Work out how many lines below contain "frames". Provide only the figure.

Records contained in a dataset
□ □ □ □ □
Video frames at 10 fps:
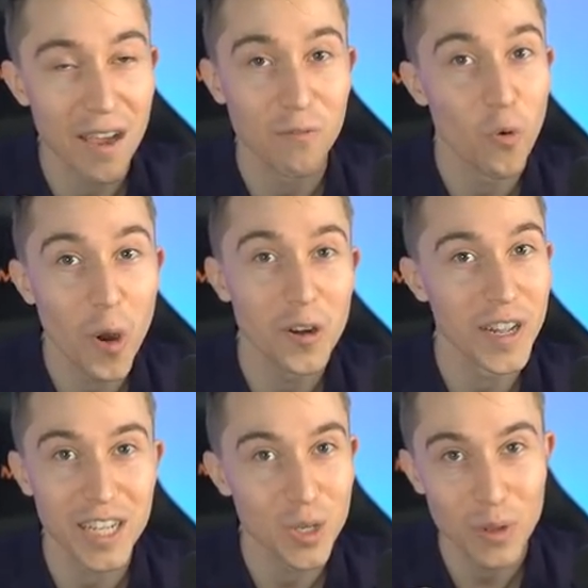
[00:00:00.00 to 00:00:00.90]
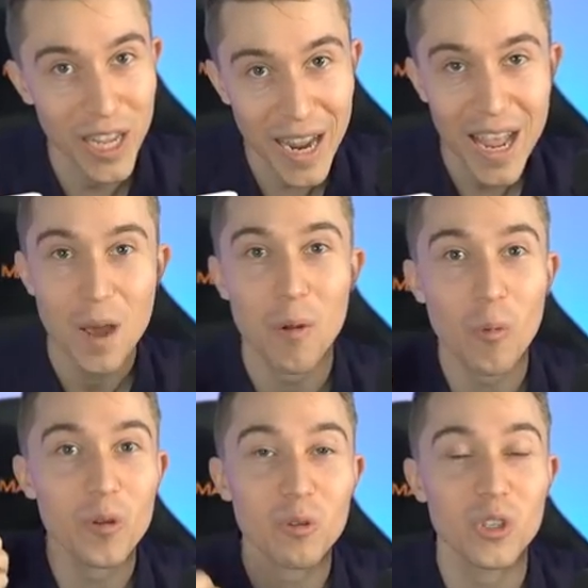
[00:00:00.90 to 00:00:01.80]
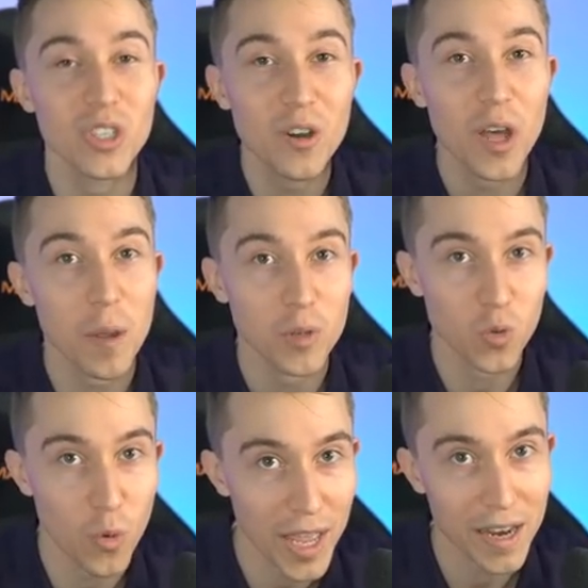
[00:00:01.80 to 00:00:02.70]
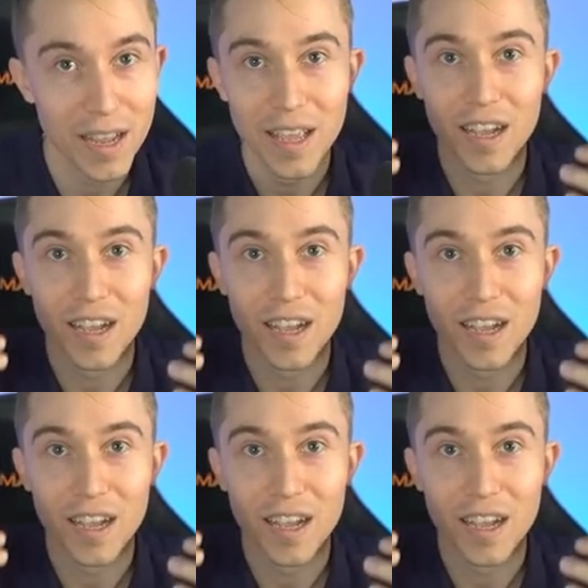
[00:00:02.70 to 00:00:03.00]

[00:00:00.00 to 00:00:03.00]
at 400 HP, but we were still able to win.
□ □ □ □ □
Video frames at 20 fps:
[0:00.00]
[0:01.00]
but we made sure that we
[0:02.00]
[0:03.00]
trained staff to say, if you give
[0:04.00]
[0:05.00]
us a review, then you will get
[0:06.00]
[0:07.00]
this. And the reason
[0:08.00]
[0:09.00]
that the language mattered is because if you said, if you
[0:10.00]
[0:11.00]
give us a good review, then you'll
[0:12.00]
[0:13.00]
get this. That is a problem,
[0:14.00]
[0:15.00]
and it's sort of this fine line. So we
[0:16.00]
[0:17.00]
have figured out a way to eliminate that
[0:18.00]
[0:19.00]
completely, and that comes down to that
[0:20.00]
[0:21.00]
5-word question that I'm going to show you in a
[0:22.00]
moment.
□ □ □ □ □
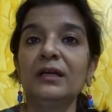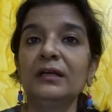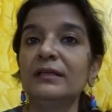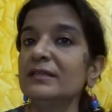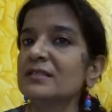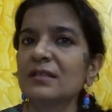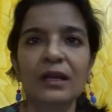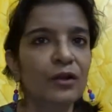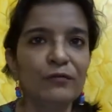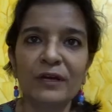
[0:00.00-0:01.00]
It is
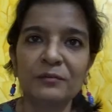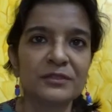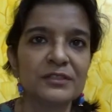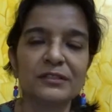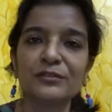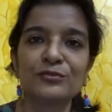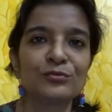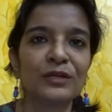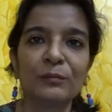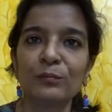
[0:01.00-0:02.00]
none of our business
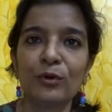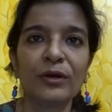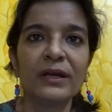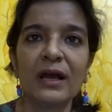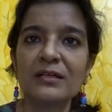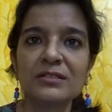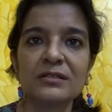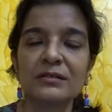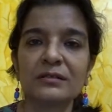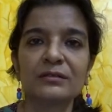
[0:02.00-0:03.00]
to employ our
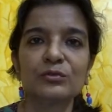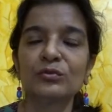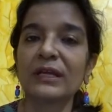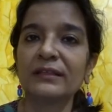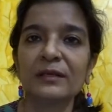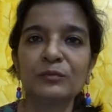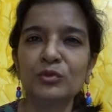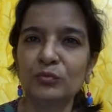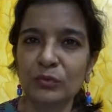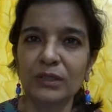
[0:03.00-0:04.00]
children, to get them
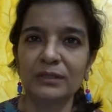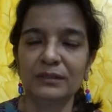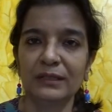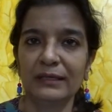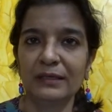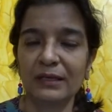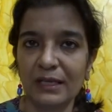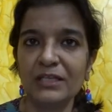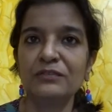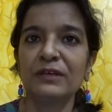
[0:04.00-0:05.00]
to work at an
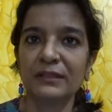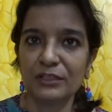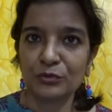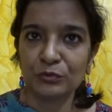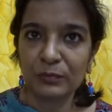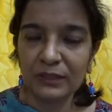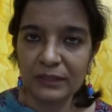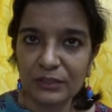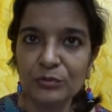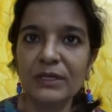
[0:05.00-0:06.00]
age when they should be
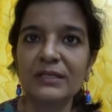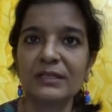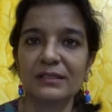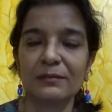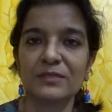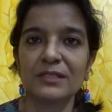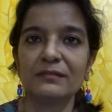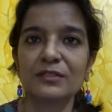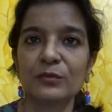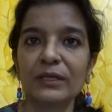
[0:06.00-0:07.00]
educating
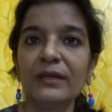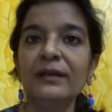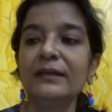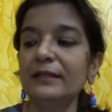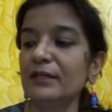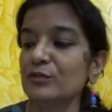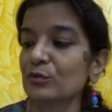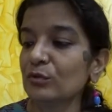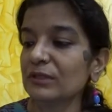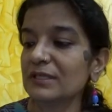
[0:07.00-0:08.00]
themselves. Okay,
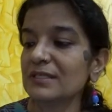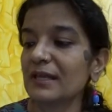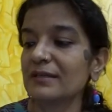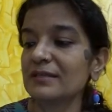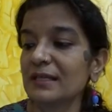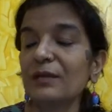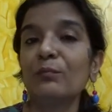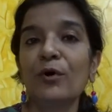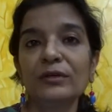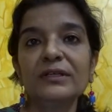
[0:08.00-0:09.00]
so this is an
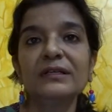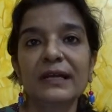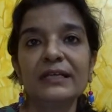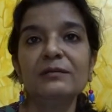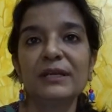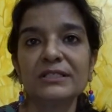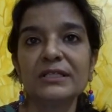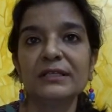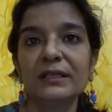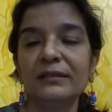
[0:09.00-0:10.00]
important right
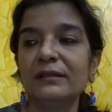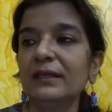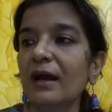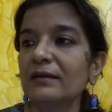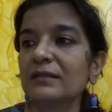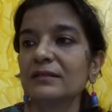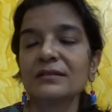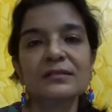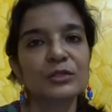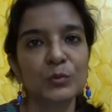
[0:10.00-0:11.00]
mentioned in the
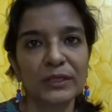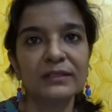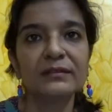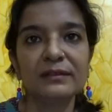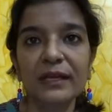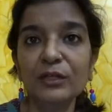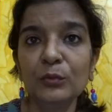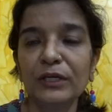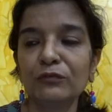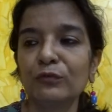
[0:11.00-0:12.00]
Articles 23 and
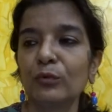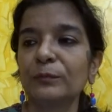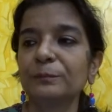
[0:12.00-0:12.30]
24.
□ □ □ □ □
• TASK ANSWER: 2